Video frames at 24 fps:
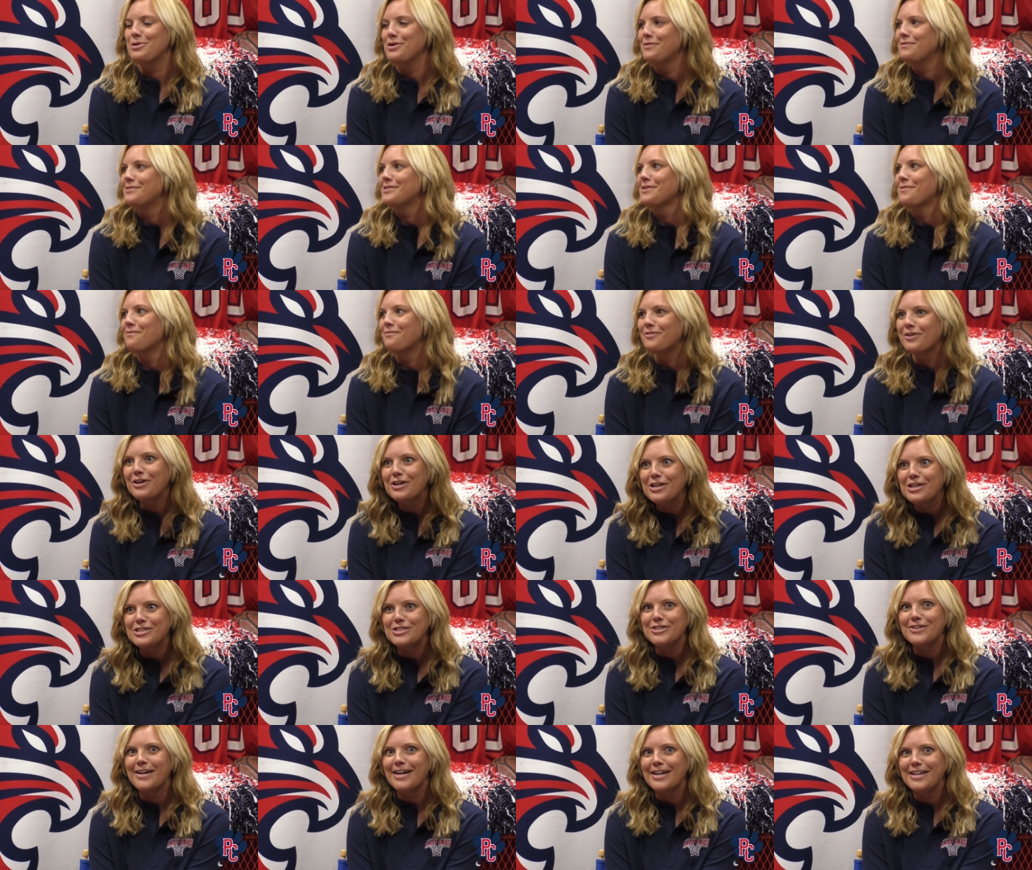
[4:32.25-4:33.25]
moved some
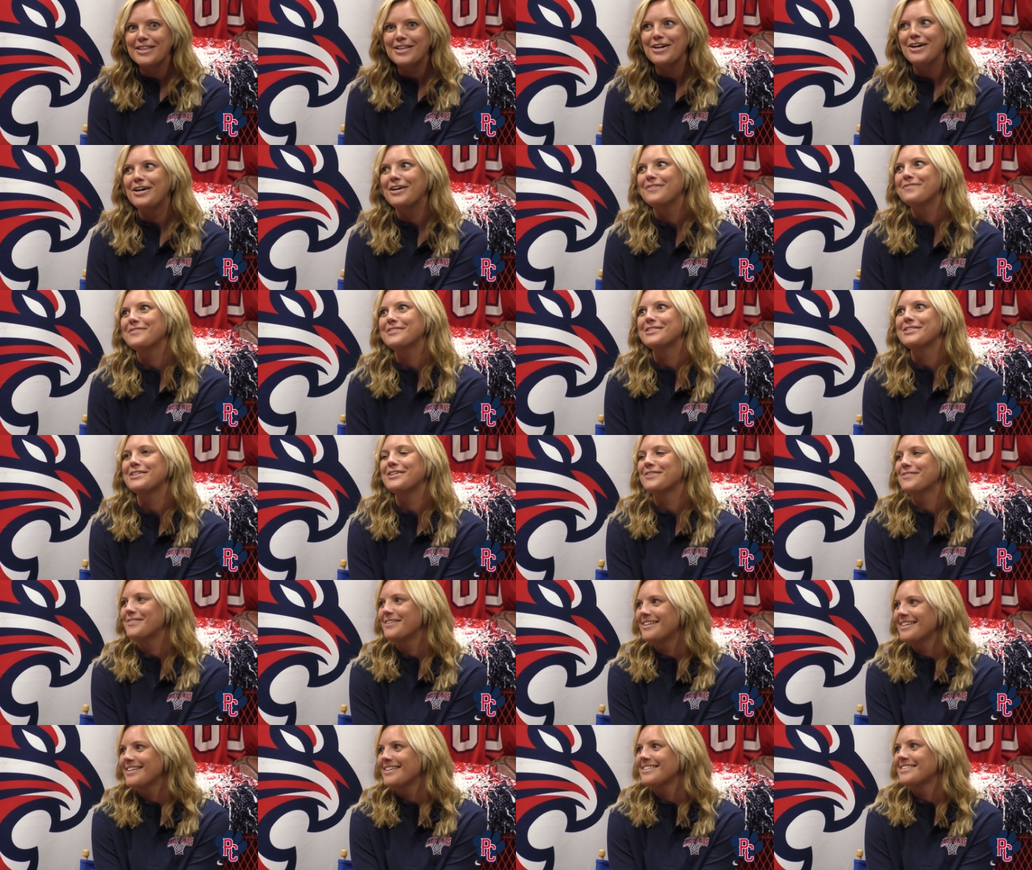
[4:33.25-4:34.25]
furniture out of the office
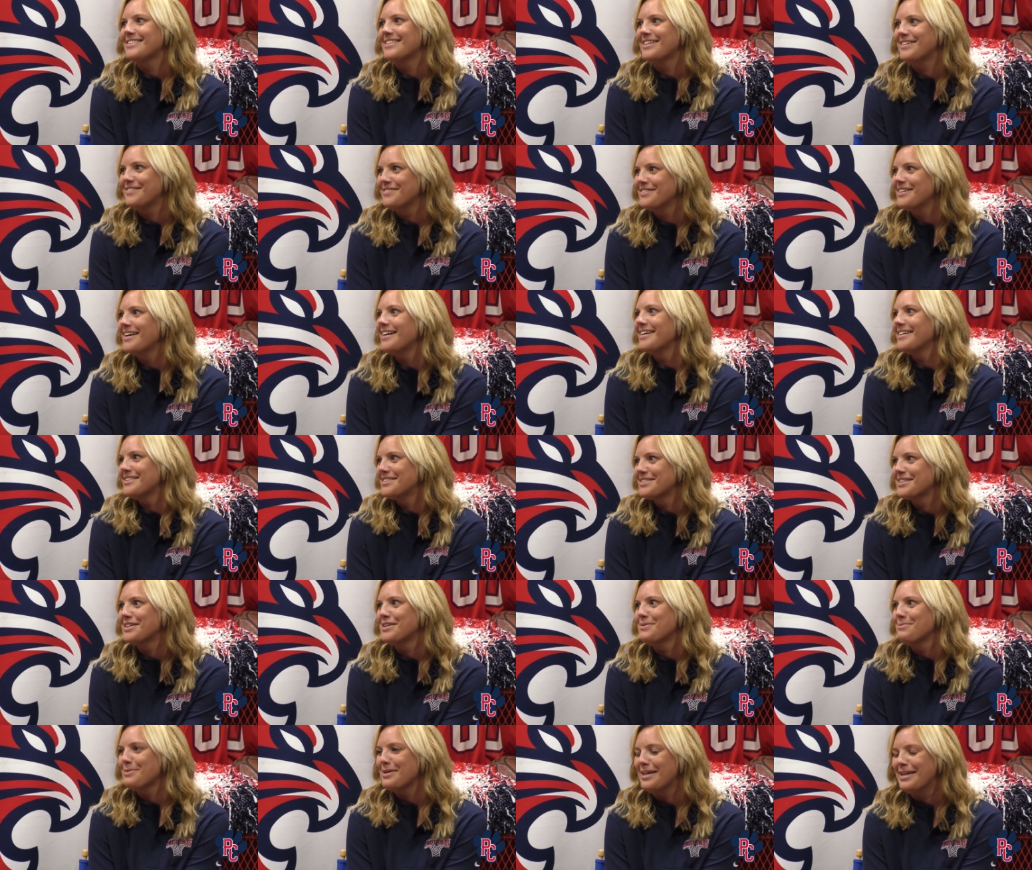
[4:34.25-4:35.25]
already, so yeah, it's
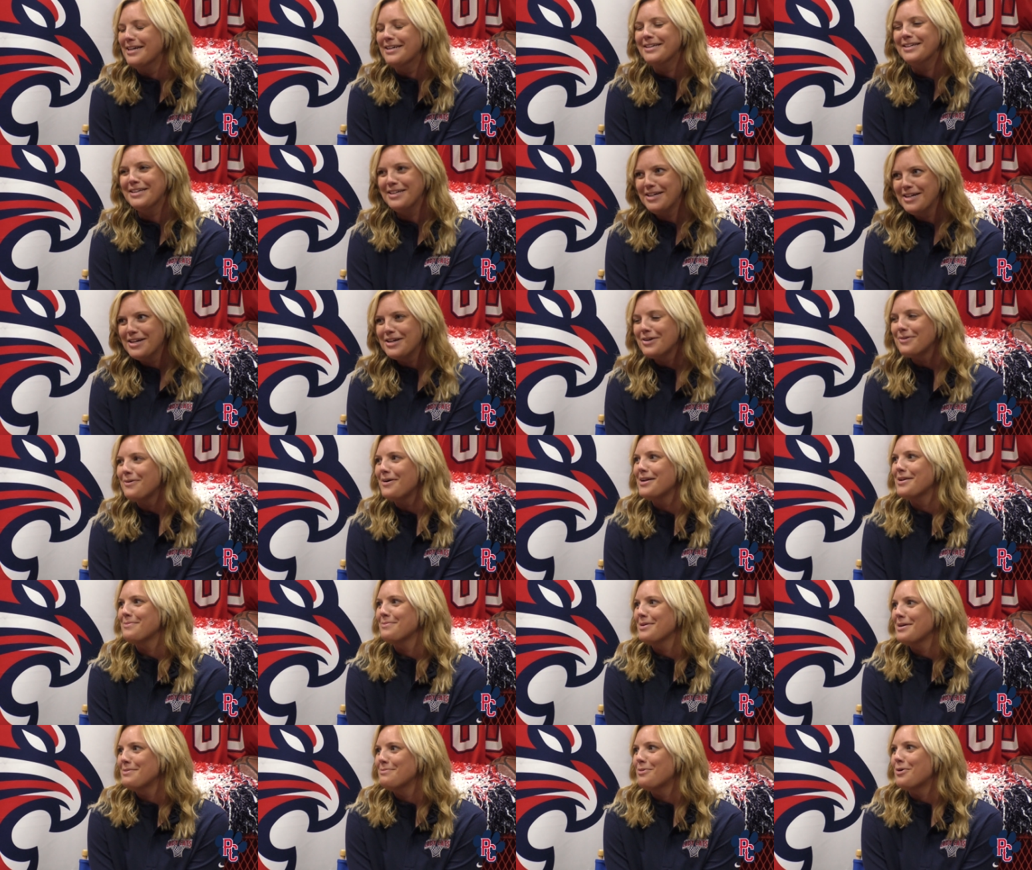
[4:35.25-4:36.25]
going to be quite
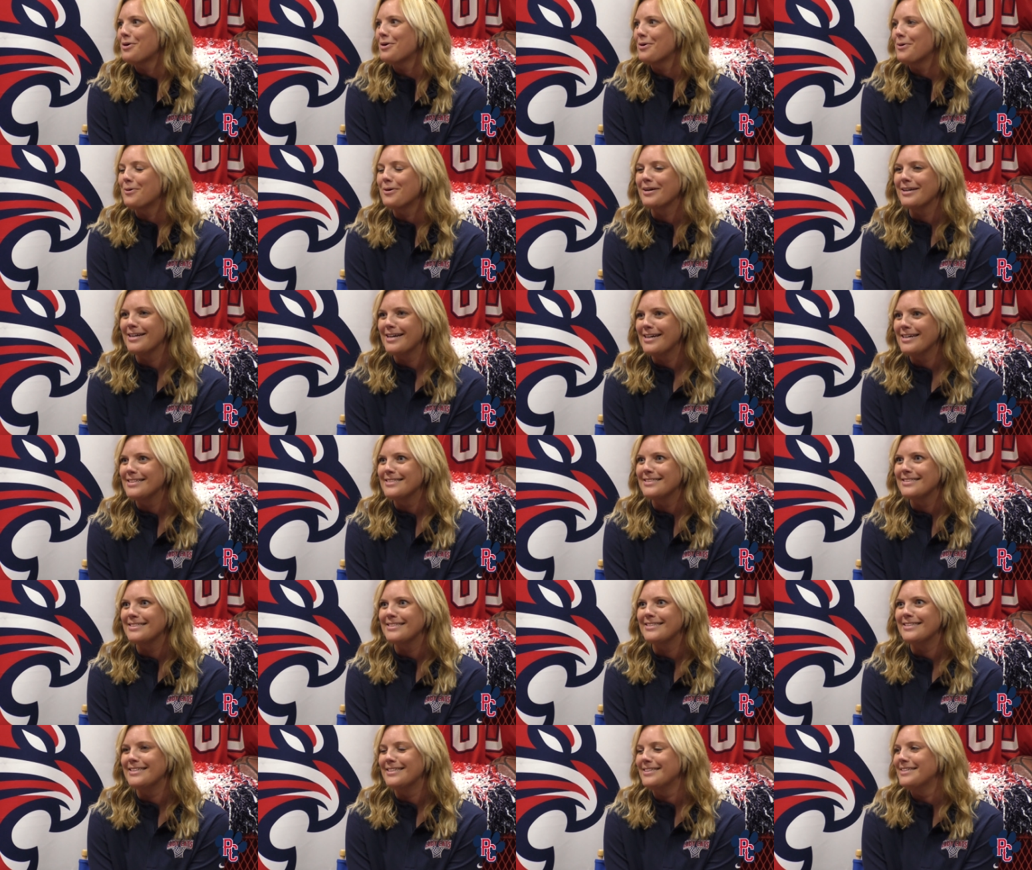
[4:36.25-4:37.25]
a bit more
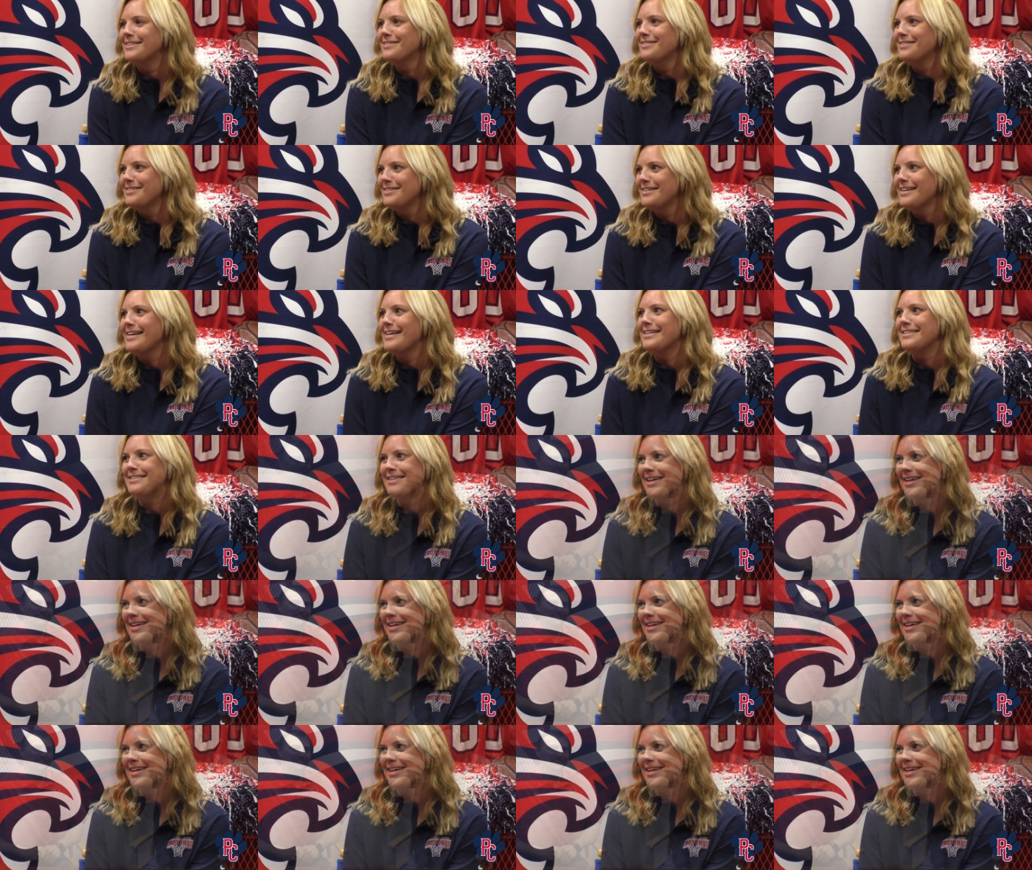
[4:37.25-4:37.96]
organized and neat.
**********
# Exercise requirements:
Would you print the whole listing exactly, omitting the pictures?

# Output below:
Video frames at 24 fps:
[4:32.25-4:33.25]
moved some
[4:33.25-4:34.25]
furniture out of the office
[4:34.25-4:35.25]
already, so yeah, it's
[4:35.25-4:36.25]
going to be quite
[4:36.25-4:37.25]
a bit more
[4:37.25-4:37.96]
organized and neat.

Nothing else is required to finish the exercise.